#### ASSIGNMENT:
Please repeat exactly, and only, the lines from the one containing "[00:02:27.90 to 00:02:28.90]" through the end of the records below, with no pictures.

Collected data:
┌──

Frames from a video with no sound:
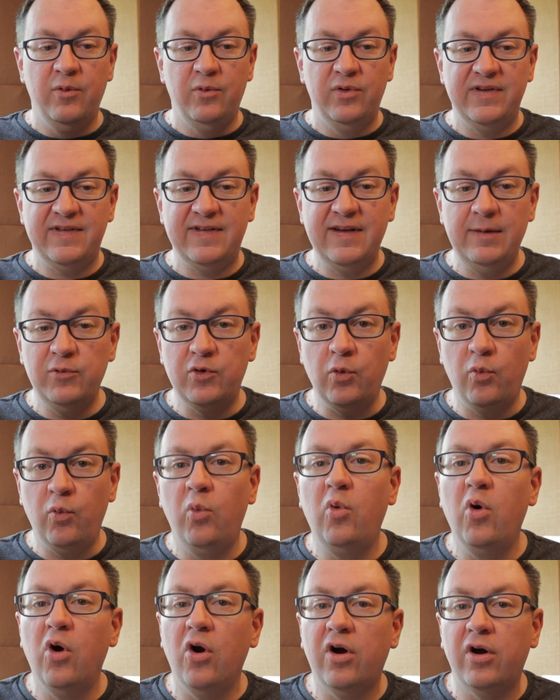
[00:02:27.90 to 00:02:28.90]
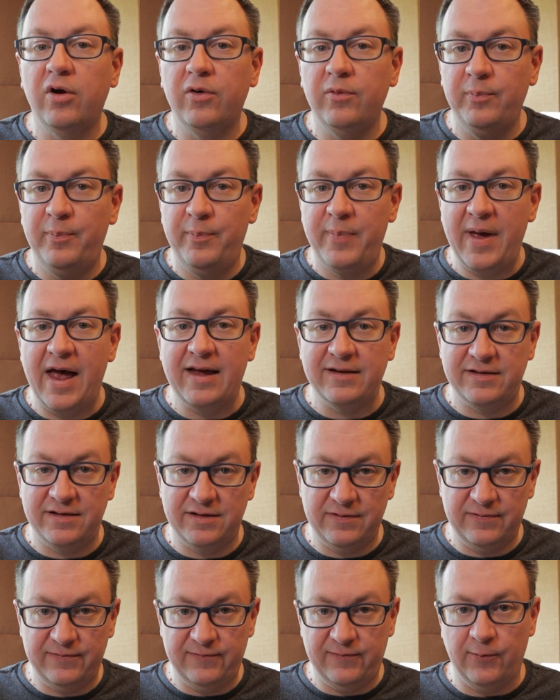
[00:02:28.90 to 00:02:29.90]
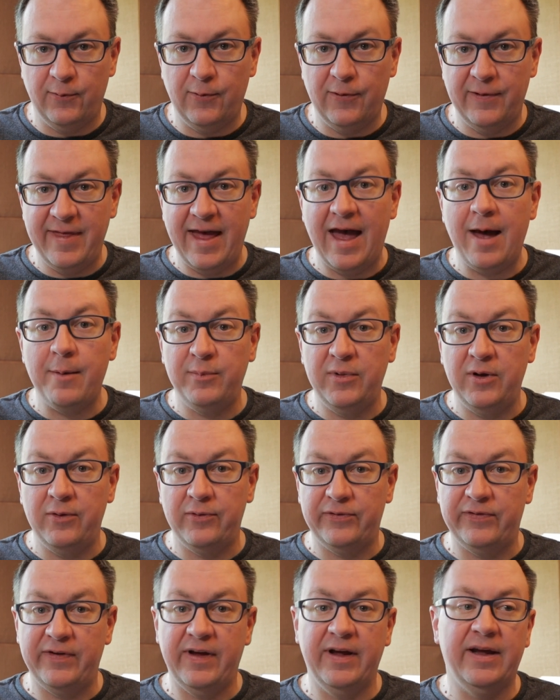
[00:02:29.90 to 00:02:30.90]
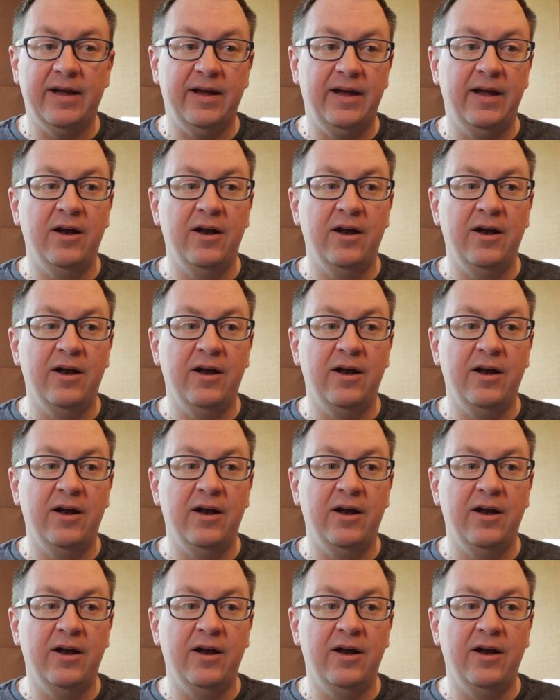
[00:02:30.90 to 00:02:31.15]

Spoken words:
seemed to work best for that music,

└──

#### SOLUTION TO THIS TASK:
[00:02:27.90 to 00:02:28.90]
[00:02:28.90 to 00:02:29.90]
[00:02:29.90 to 00:02:30.90]
[00:02:30.90 to 00:02:31.15]

Spoken words:
seemed to work best for that music,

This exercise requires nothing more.